Mr. Bullard changed his focus at times. In 2010, and again more recently, he 
signaled concern about inflation getting too low. A St. Louis Fed spokeswoman 
said the Journal analysis failed to account for the role Mr. Bullard's warnings 
played in formulating policies that helped to prevent inflation from getting 
too high or too low.

Some of the Fed's best forecasts came from noneconomists, including Fed 
governor Elizabeth Dukeand Atlanta Fed President Dennis Lockhart—former 
bankers—and Mr. Fisher, a former investment manager. Some of the Fed's most 
brilliant Ph.D.s, including Mr. Kocherlakota, generated the most subpar scores.

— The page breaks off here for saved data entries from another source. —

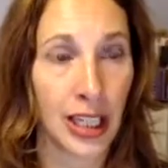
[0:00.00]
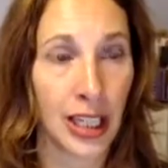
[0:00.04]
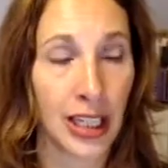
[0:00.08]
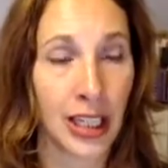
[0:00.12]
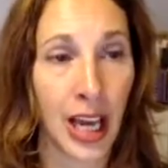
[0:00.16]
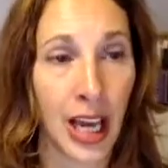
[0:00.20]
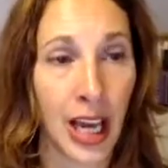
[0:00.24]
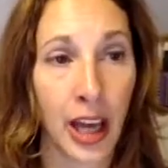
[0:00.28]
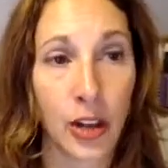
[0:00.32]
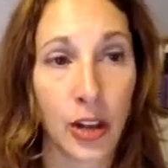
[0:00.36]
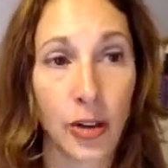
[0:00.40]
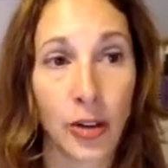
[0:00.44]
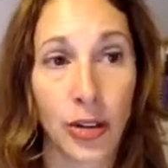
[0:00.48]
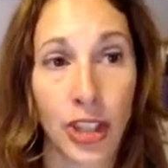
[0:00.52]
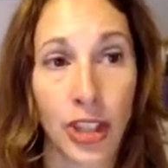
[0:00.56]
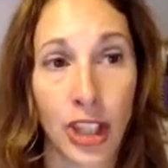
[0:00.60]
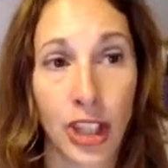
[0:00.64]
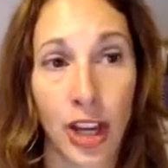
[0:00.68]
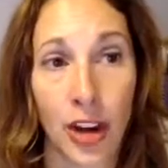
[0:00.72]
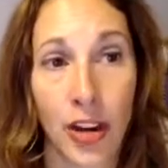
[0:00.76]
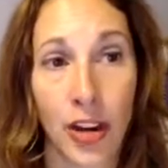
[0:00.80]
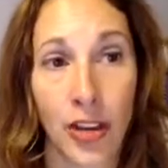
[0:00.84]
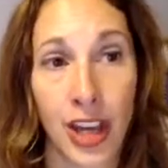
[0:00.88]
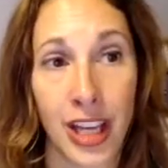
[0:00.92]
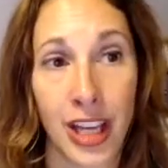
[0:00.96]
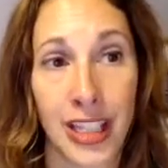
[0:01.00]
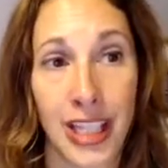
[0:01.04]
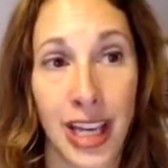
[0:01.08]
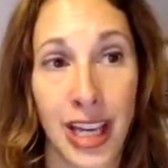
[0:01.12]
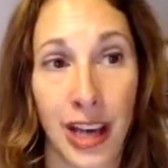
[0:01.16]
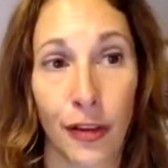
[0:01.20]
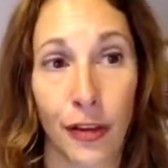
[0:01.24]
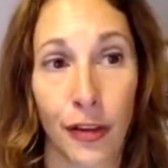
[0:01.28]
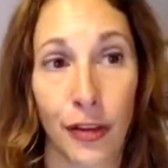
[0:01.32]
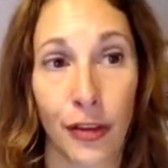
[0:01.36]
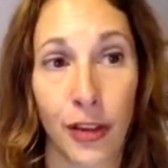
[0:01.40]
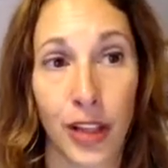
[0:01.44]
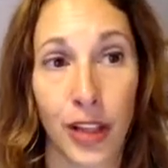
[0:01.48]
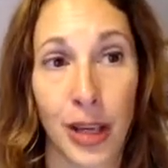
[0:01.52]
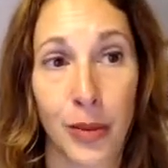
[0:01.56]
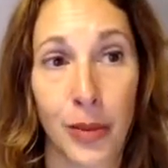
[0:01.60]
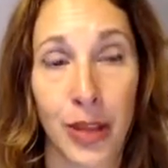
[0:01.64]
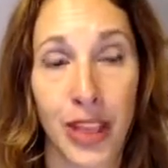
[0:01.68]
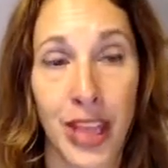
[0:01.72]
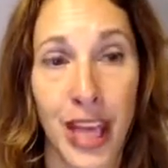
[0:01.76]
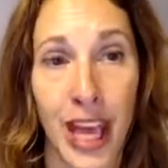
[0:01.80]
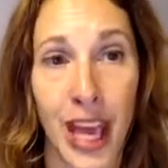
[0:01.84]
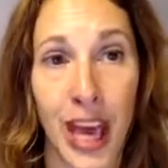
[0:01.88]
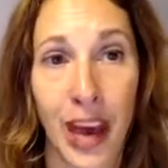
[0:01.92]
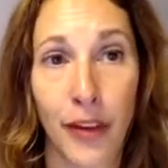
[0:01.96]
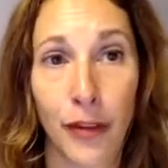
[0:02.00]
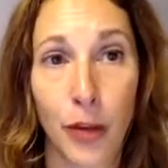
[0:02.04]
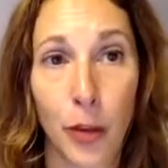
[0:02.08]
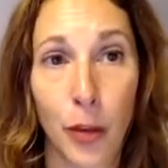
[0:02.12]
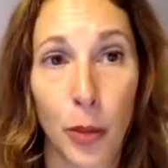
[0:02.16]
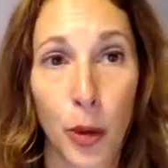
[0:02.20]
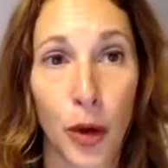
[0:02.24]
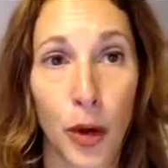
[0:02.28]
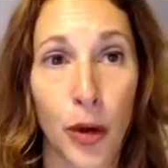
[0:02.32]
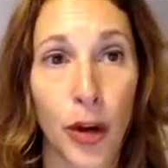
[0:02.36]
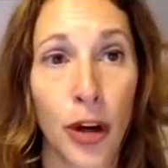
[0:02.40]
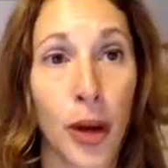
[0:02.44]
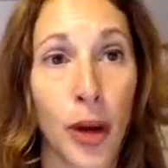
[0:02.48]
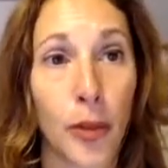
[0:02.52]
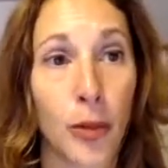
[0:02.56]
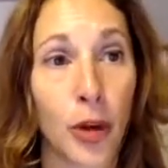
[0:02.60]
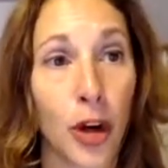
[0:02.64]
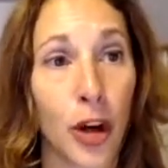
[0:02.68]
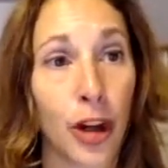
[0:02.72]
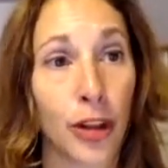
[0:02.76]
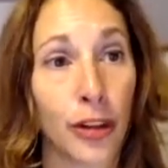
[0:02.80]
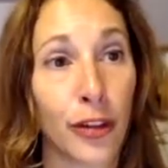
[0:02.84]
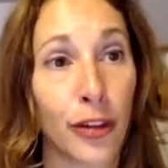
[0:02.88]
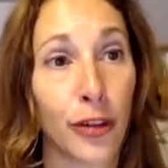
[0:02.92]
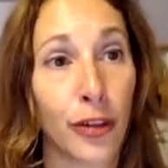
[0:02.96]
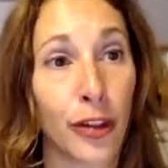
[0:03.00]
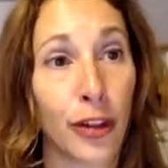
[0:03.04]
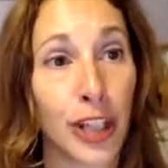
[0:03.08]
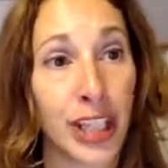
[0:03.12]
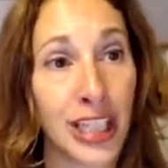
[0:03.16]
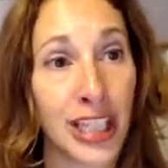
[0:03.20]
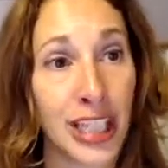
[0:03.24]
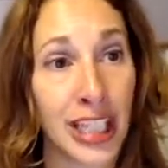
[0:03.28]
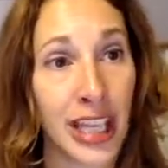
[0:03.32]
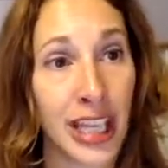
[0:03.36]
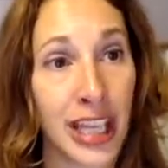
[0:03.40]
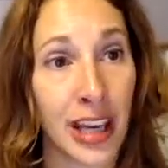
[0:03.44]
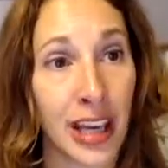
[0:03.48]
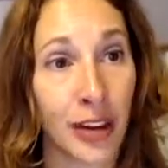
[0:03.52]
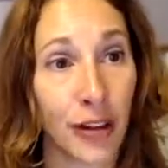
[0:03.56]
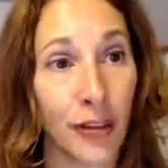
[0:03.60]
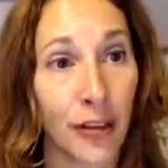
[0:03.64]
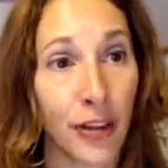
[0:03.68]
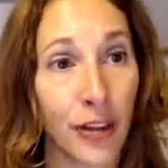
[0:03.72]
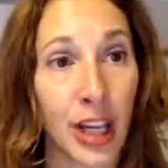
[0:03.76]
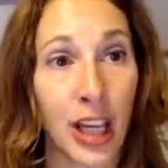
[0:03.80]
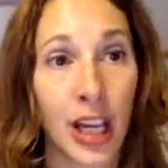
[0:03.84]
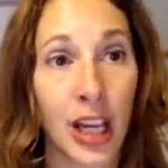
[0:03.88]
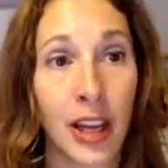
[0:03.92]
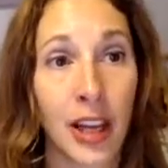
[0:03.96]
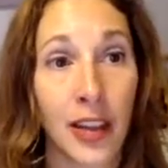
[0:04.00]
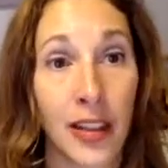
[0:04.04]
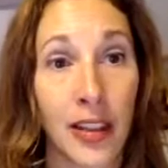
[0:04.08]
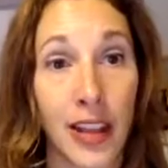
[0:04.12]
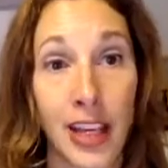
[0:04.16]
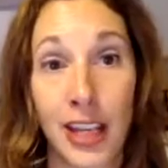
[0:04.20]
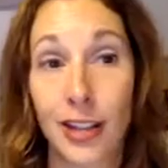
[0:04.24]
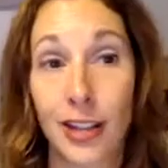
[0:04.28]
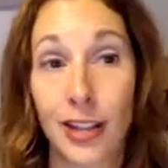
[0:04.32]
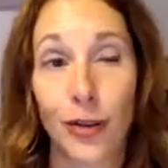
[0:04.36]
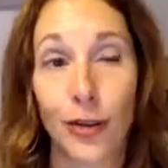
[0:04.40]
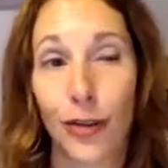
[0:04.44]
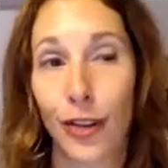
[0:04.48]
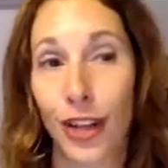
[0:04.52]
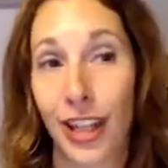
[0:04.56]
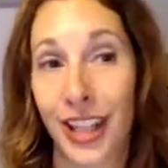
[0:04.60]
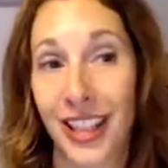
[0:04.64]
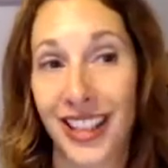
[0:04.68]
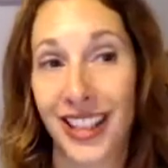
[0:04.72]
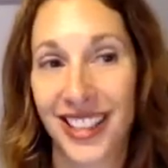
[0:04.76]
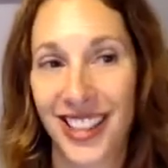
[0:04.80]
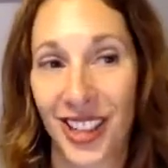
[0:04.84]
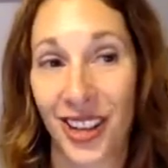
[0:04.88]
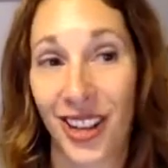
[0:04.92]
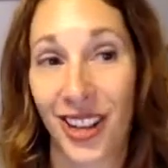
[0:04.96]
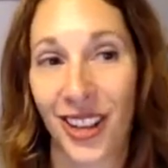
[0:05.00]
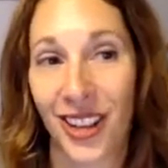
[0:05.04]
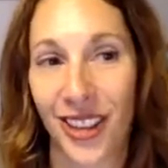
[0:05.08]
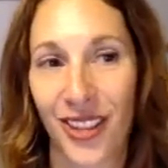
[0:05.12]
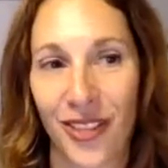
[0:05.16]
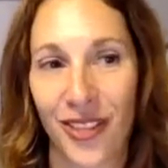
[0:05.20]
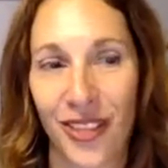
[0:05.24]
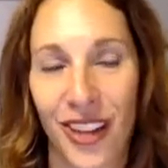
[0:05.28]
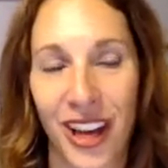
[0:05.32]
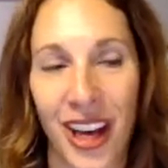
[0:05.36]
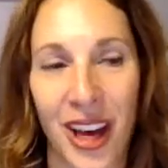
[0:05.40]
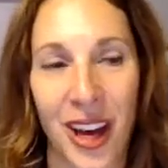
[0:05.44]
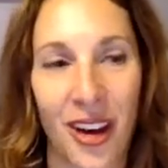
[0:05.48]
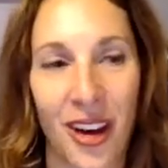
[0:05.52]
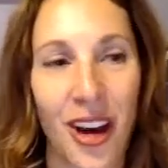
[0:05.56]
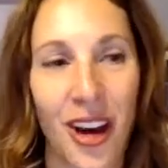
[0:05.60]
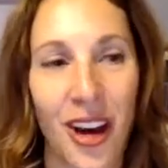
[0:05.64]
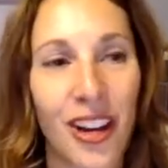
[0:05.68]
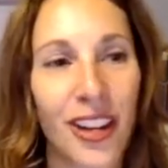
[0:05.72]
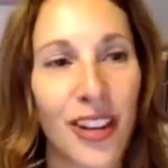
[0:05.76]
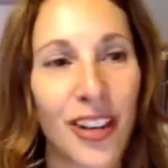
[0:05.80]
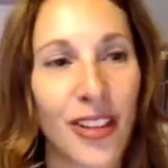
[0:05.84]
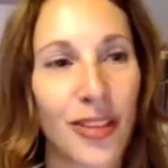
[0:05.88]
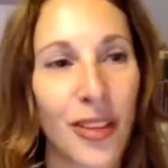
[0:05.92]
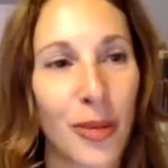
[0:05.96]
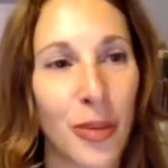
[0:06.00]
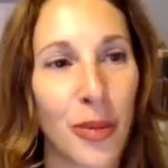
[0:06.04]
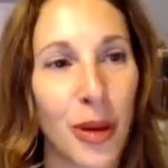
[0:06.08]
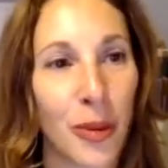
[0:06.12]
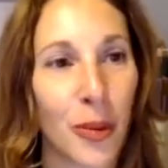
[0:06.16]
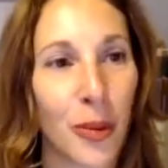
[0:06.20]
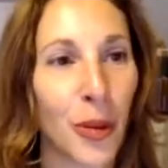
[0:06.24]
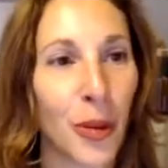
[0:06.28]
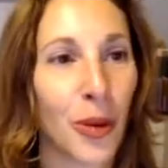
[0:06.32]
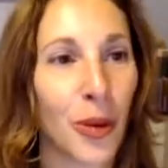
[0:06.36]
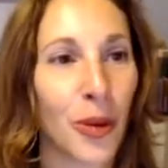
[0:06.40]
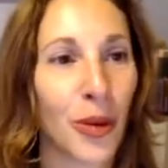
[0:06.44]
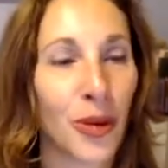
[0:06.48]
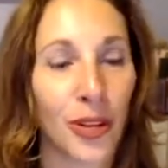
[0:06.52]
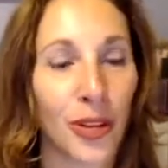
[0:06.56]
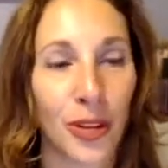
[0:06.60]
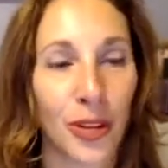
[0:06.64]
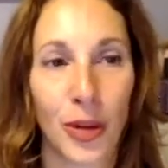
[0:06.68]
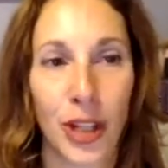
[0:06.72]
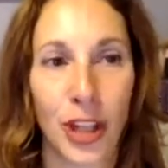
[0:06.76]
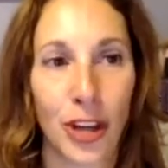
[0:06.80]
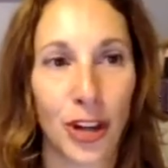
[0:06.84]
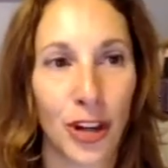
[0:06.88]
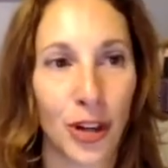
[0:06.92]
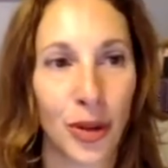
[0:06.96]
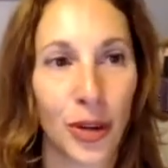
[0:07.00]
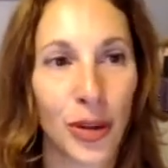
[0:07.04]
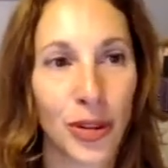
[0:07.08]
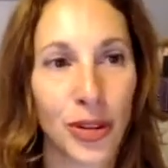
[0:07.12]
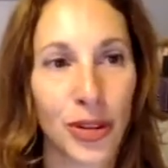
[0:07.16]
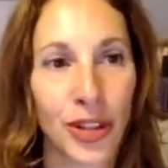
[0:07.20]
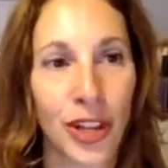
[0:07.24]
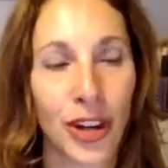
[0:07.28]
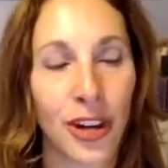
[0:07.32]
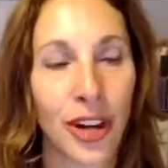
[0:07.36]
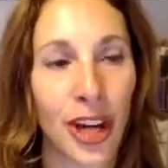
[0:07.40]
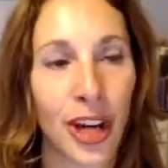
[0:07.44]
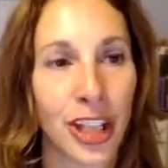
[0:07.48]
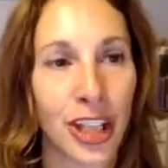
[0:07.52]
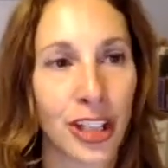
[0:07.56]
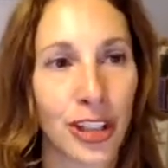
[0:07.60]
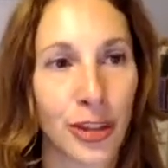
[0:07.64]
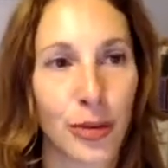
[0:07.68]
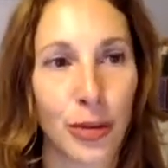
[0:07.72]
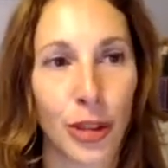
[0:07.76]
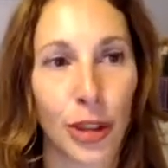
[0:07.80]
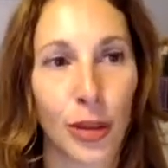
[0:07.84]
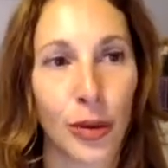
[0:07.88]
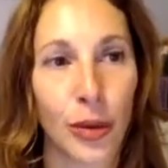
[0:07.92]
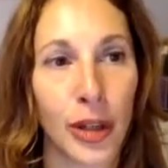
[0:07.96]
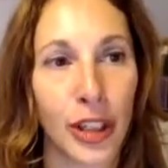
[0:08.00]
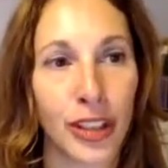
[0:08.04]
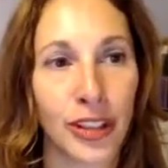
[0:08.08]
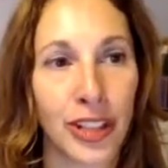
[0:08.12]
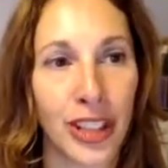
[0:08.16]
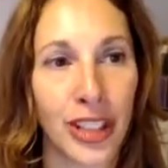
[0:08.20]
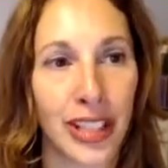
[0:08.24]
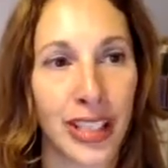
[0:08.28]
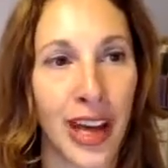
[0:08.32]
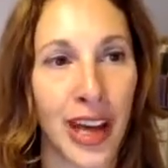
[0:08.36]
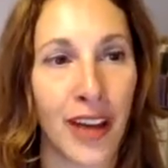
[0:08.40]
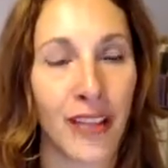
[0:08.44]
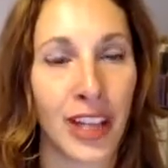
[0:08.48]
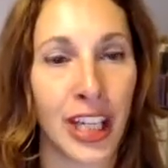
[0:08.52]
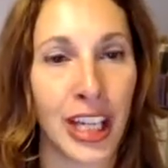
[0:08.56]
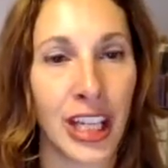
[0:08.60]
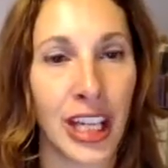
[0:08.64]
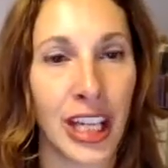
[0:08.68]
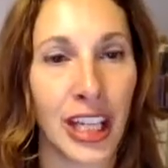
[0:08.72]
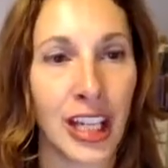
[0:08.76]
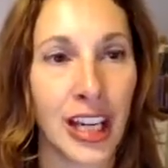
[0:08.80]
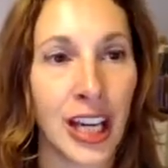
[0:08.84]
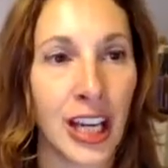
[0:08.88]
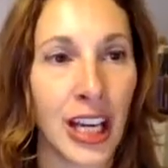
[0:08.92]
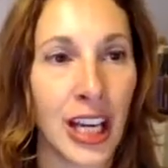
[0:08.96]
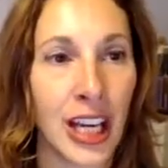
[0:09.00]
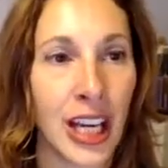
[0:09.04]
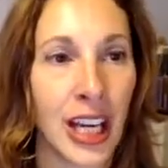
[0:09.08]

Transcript: Not only are they debt-free, but they have a program called Free to Give that is free to all of the people, whether you're a wholesale customer or wellness advocate.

Economists generally rely on economic models based on past behavior. These 
models are used heavily by the staff at the Federal Reserve Board in Washington 
and at regional Fed banks. But the recession and the current recovery were 
unlike most past cycles.

"The models have been wrong," Mr. Bullard, one of the Fed's many Ph.D. 
economists, said in an interview with the Journal in November.

James Hamilton, an economist at the University of California at San Diego who 
also reviewed the Journal's analysis, warned against betting that the doves' 
recent winning streak would continue.

"This was a period of subpar GDP growth and low inflation," he said. "Whether 
these same individuals would also prove to be better forecasters during a 
period of strong GDP growth and rising inflation is difficult to determine on 
the basis of the last four years."

One reason the hawks have been wrong about inflation is that the money the Fed 
has pumped into the financial system has tended to sit at banks without being 
lent to customers.

Economists say it is possible inflation can still catch fire if banks lend more 
aggressively and money starts circulating more widely.

If that happens, Mr. Eichenbaum said, the hawks would be proven right and 
"everybody else is going to look real bad."